In the upstream, the Xpansion™ multiplate bioreactor is used for the seed train and the iCELLis™ 500 bioreactor for cell culture. Downstream, three low-shear and scalable technologies are applied for:
- Cell clarification via depth filtration
- Membrane chromatography for purification and polishing and tangential flow filtration (TFF) for concentration after clarification
- Diafiltration after polishing
Starting with an initial volume of 5 L in the Xpansion™ bioreactor, 3 L of final product can be produced containing >1012 viral particles using adherent cell culture. The iCELLis™ bioreactor system is a mature single-use, pre-sterilized, controlled, and automated adherent cell culture solution for use in cGMP manufacturing environments. It has already been used for cGMP production of viral vectors, which helps to streamline the approach.
However, because no two processes are alike, the downstream portion of the platform was built with flexibility in mind to accommodate specific requirements, such as additional chromatography and hold steps. With this approach, the platform serves as a starting base, and then the equipment is matched to the process, thus ensuring faster implementation of robust solutions. Using this platform, it is therefore possible to achieve operational efficiencies in the order of 30%. The platform can also be adapted easily to suspension culture if desired.
Digging deeper into an Ad5 process
Process development projects typically began with reproduction of the research-scale flatware process, followed by transfer to the iCELLis™ Nano bioreactor for process development, which included optimization of the cell-culture and virus harvest conditions.

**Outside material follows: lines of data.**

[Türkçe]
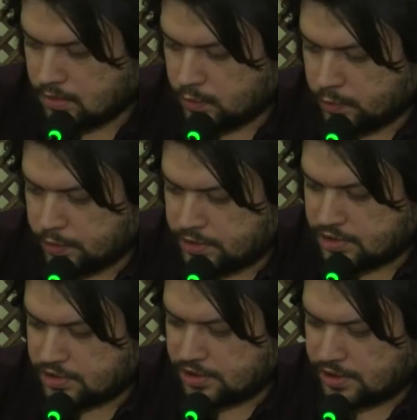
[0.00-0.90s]

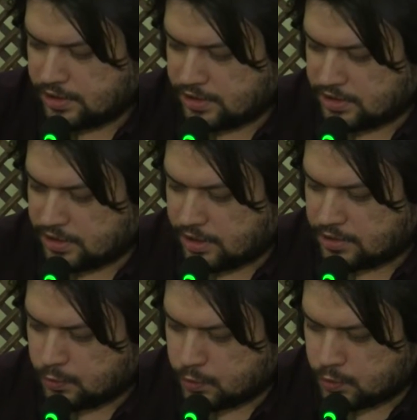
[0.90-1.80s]
Yöneticiye
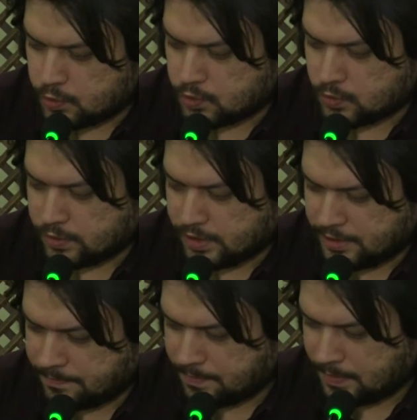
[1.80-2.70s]
itaat
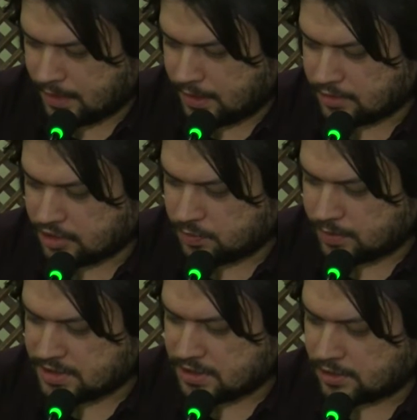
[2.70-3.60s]
hususunda
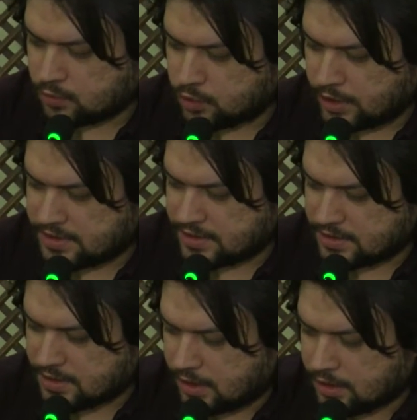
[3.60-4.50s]
anlaşmazlığa
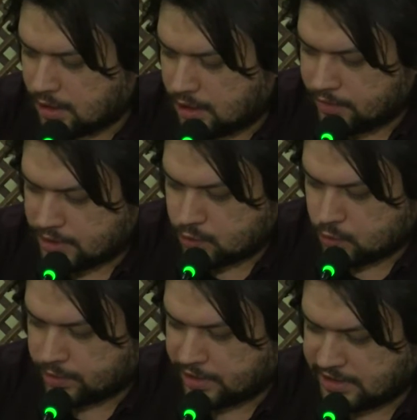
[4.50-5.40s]
düşerseniz Allah'a ve
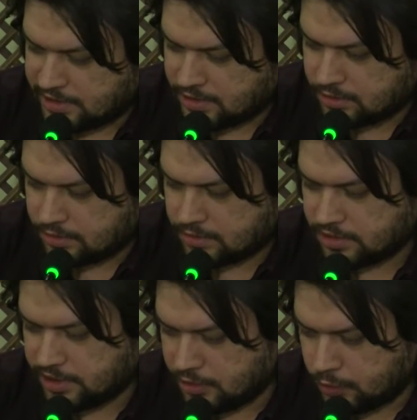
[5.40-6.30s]
Resulüne gidin
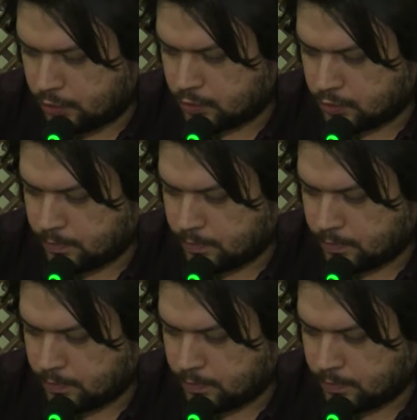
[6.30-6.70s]
deniyor.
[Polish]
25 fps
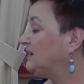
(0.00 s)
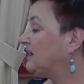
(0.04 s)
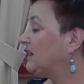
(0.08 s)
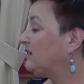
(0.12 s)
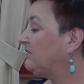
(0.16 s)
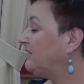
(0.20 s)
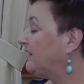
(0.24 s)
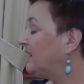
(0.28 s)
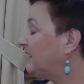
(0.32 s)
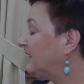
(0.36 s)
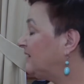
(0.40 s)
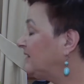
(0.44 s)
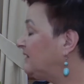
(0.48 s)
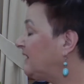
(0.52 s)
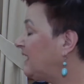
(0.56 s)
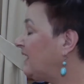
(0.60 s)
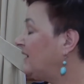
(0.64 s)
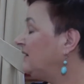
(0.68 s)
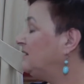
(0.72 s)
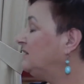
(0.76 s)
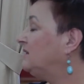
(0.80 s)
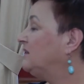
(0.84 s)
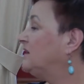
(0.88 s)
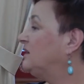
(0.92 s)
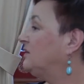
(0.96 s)
na
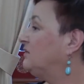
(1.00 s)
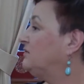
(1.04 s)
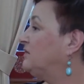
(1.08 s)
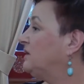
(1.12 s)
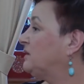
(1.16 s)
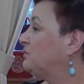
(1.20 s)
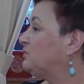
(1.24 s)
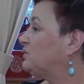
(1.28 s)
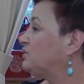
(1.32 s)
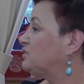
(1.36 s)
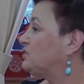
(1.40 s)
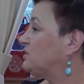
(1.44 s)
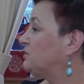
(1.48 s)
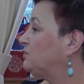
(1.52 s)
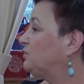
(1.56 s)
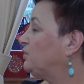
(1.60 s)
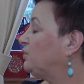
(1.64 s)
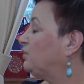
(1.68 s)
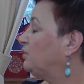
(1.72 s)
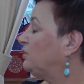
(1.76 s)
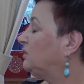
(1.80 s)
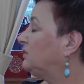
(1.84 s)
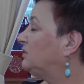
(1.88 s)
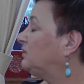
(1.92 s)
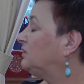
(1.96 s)
kwarantannie, wiemy, że
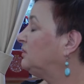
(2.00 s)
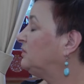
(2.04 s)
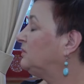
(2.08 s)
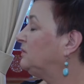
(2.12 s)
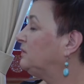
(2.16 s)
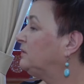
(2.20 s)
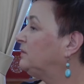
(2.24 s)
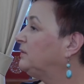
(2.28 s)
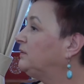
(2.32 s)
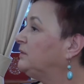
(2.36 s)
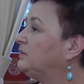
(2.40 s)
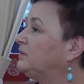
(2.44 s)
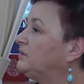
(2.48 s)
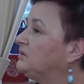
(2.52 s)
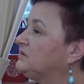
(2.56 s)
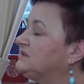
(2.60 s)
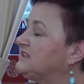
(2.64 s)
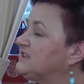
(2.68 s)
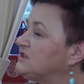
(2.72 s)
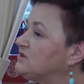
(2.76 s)
były y,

Three runs are then performed and found to give reproducible results, demonstrating the robustness of the process. The process is then scaled to the iCELLis™ 500 bioreactor using the Xpansion™ 200 bioreactor in a simplified seed train.

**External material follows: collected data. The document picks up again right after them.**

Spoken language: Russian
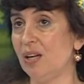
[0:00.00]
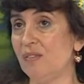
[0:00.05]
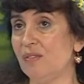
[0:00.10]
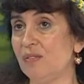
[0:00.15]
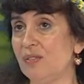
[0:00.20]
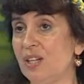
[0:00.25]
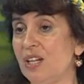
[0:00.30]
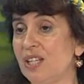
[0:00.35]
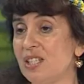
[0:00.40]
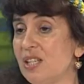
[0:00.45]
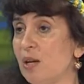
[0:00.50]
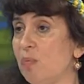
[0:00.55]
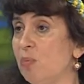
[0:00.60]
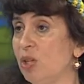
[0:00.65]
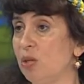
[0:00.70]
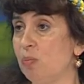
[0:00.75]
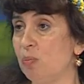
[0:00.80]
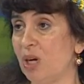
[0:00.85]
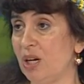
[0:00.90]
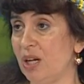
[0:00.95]
для
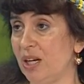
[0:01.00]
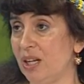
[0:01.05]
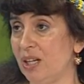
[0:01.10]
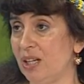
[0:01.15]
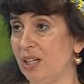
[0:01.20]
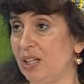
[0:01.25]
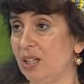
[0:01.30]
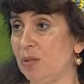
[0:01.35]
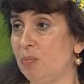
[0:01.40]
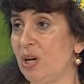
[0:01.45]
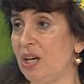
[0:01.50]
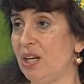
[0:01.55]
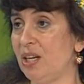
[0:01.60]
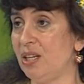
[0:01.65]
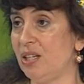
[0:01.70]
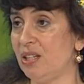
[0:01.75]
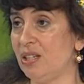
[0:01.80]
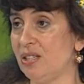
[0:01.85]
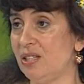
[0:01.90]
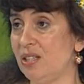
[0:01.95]
самых маленьких.
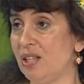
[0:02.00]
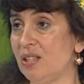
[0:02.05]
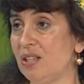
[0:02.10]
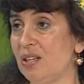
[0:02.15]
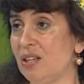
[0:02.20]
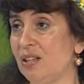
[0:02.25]
Маленькие детки,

Crude virus is harvested directly onto media for clarification using Seitz™ V100P depth filters, which are designed specifically for clarification of viruses and virus-like products. The virus recovery was >90% for this step. Mustang™ Q membrane chromatography for capture and semi-polishing provided highly robust and effective removal for host-cell contaminants and empty and partial capsids, with recovery of 96% with >90% full capsids and a total process yield at this point of >65%. SDS-PAGE analysis throughout the process allowed for monitoring of the product concentration and purity over time.
Importantly, the virus titer was shown to be scalable from benchtop to manufacturing scale. In addition, scaling 125-fold from the initial flatware (0.33 m2) to the iCELLis™ 500 bioreactor (66 m2) generated a 158-fold increase in virus titer, which translates to an increase of nearly 1 log. Furthermore, the properties of the virus obtained in the iCELLis™ 500 bioreactors were comparable to those of the virus produced using the initial flatware process.

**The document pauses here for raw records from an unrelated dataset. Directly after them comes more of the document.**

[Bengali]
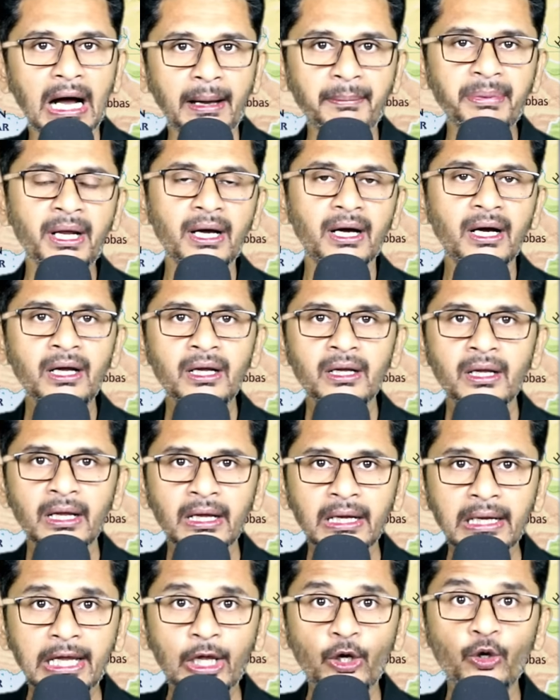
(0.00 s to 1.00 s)
আমরা
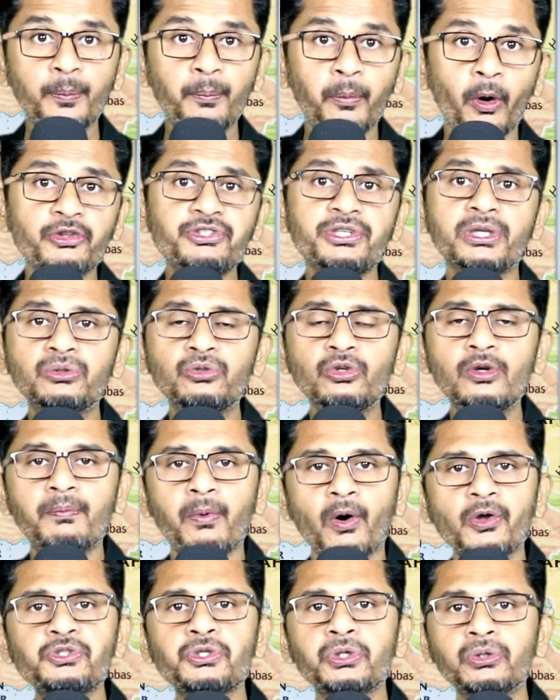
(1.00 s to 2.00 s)
গেল পঁচাত্তর
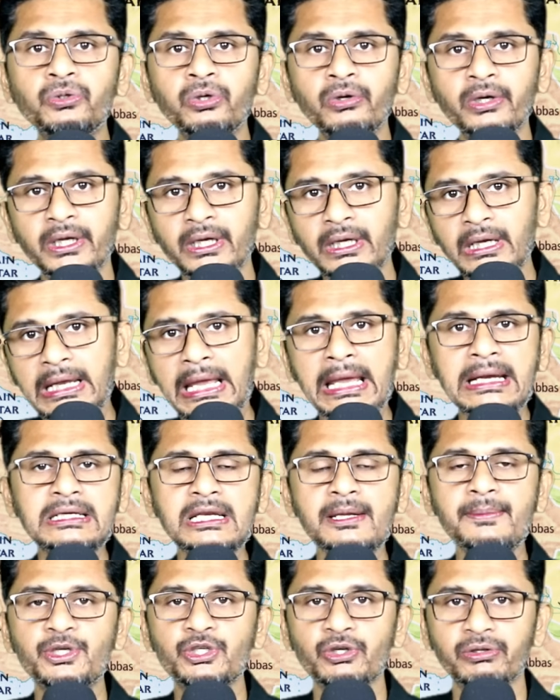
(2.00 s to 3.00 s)
বছর ধরে
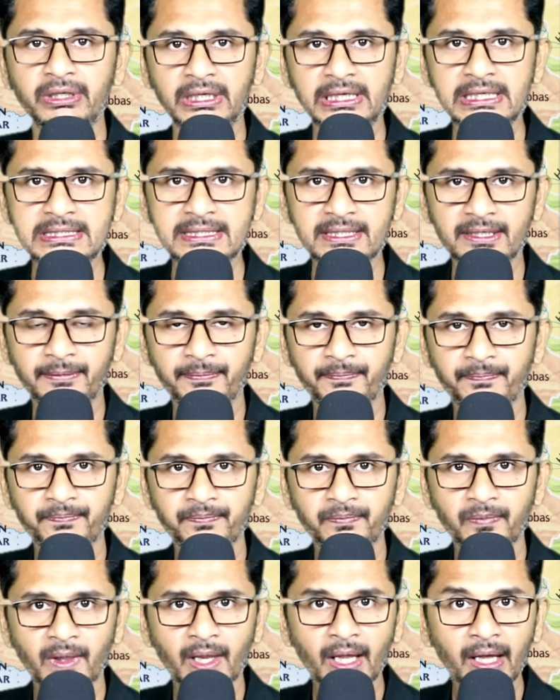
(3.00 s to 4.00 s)
একটি বিষয় দেখেছি
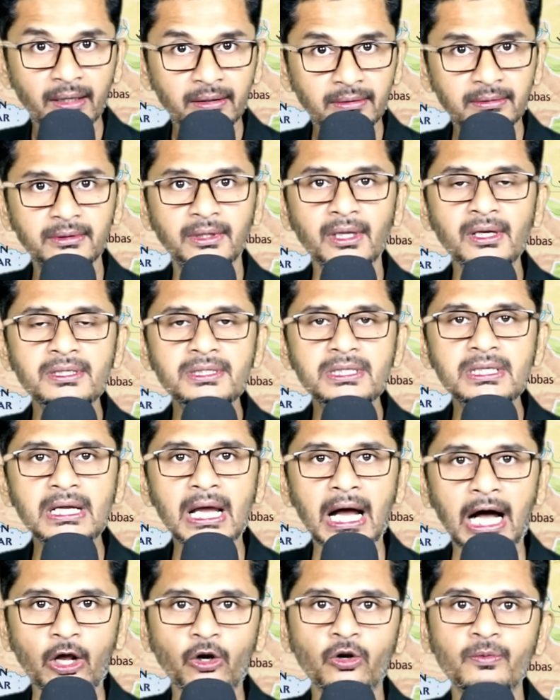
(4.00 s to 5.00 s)
তিনটি
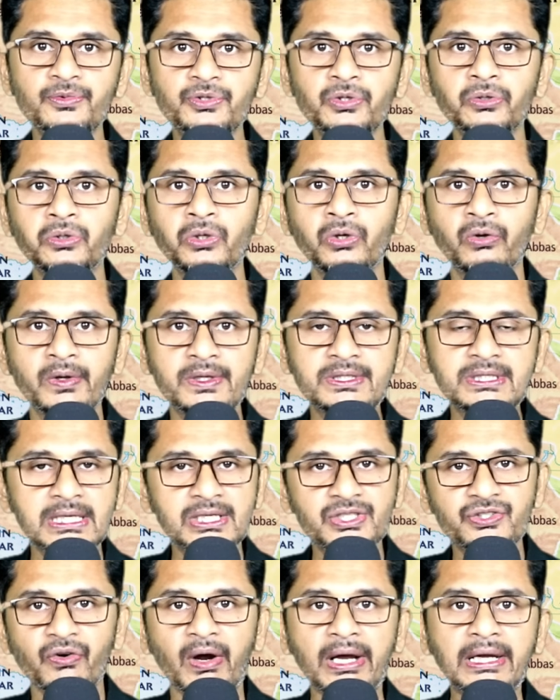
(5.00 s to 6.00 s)
আরব যুদ্ধ হয়েছে
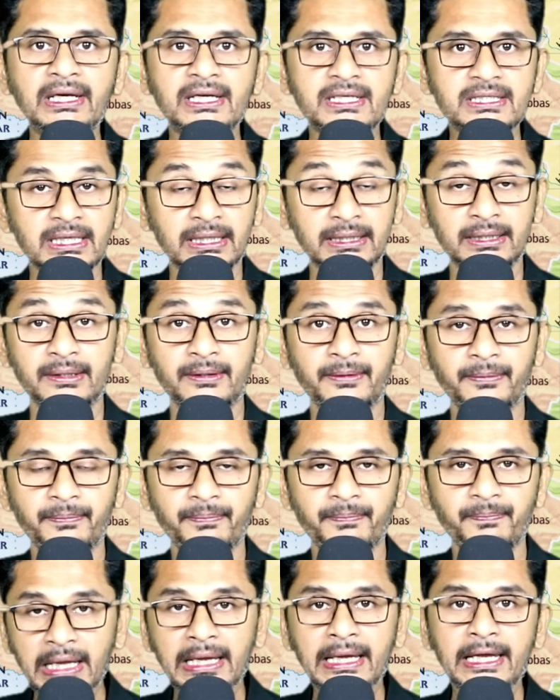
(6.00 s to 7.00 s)
ইসরায়েলের সাথে
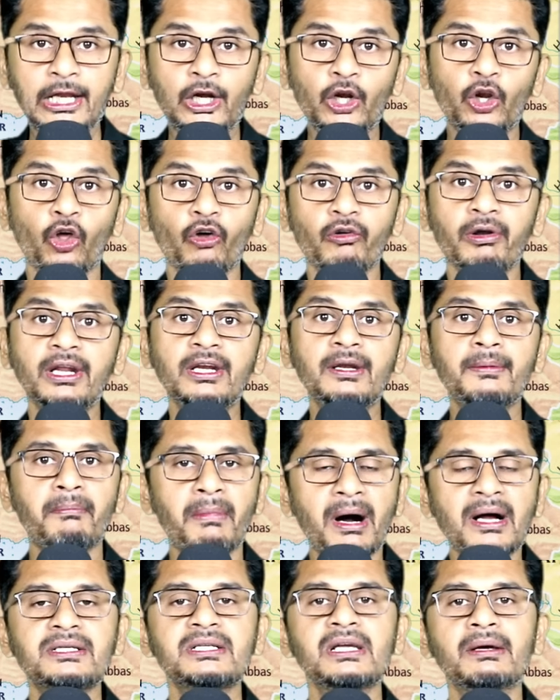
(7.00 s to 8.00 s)
এই লড়াইয়ের
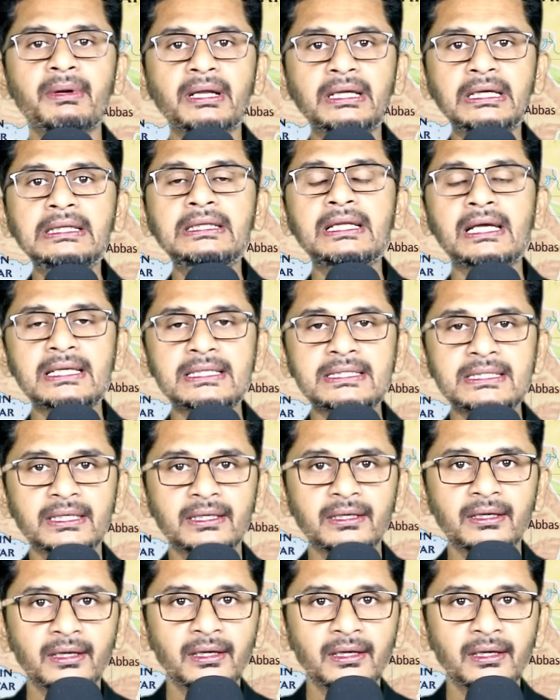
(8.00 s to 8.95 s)
মাঠে আমরা কি দেখেছি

Notably, the downstream process was highly streamlined and scalable, reducing the typical time required from 3-4 days to just 1 day.
Enabling rapid large-scale production of AAV vectors
By fully integrating the adenovirus manufacturing platform using adherent cell culture, the team can support reproducible large-scale production of many different adenoviral vectors. Large quantities of high-quality viral vector can be manufactured in compliance with GMP requirements suitable for clinical manufacturing with a total process time of just over five weeks, which is important when working on time-sensitive projects.
As importantly, the ability to use this platform process for multiple adenoviral vectors without the need for further optimization can dramatically accelerate development times and reduce overall costs.